## What you have to do:
Say the number of lines in the records below that hold the word "second", and only that number.

## Records to process:
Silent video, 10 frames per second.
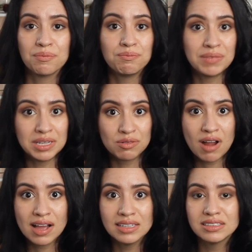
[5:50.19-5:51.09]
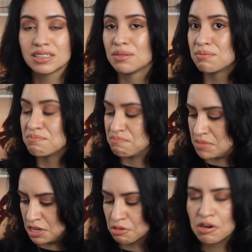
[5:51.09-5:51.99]
Mid-rise,
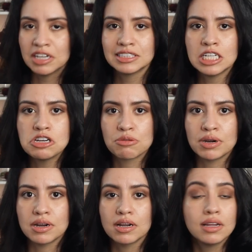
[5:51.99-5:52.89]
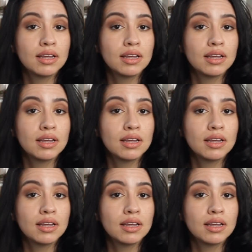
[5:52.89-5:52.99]
mid-rise underwear.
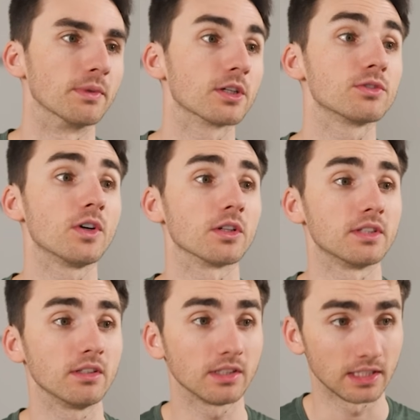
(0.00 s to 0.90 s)
there's
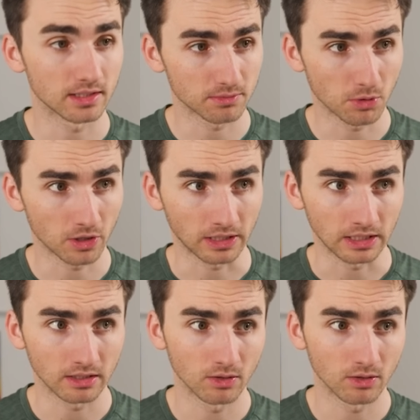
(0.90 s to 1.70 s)
volatility in this market,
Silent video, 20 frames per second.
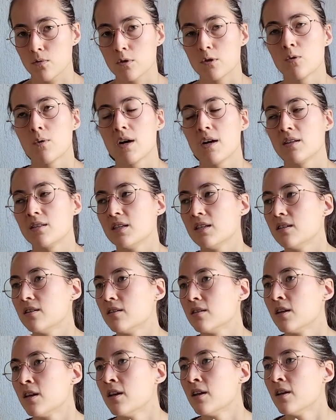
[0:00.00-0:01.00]
So I did
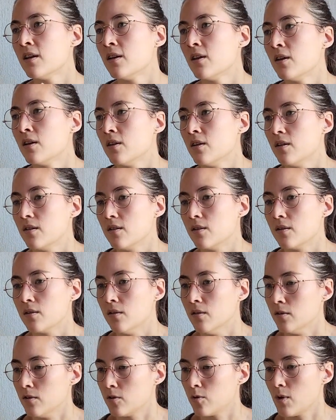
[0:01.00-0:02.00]

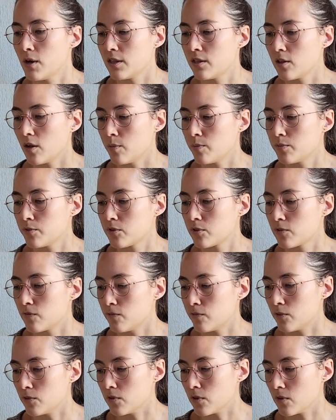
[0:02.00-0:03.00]
the quilt tops
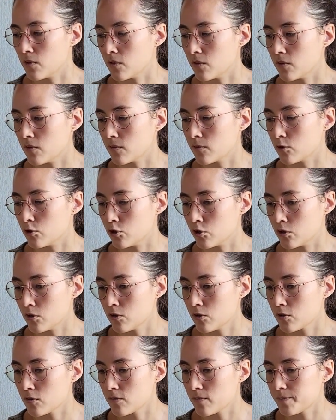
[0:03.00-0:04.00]
for the
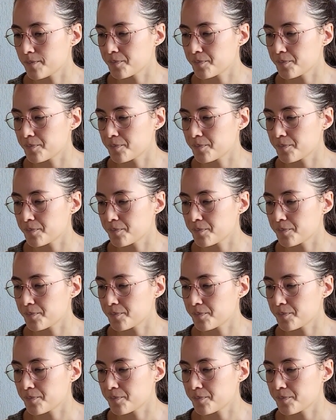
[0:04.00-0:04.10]
cushions.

## Response to this task:
2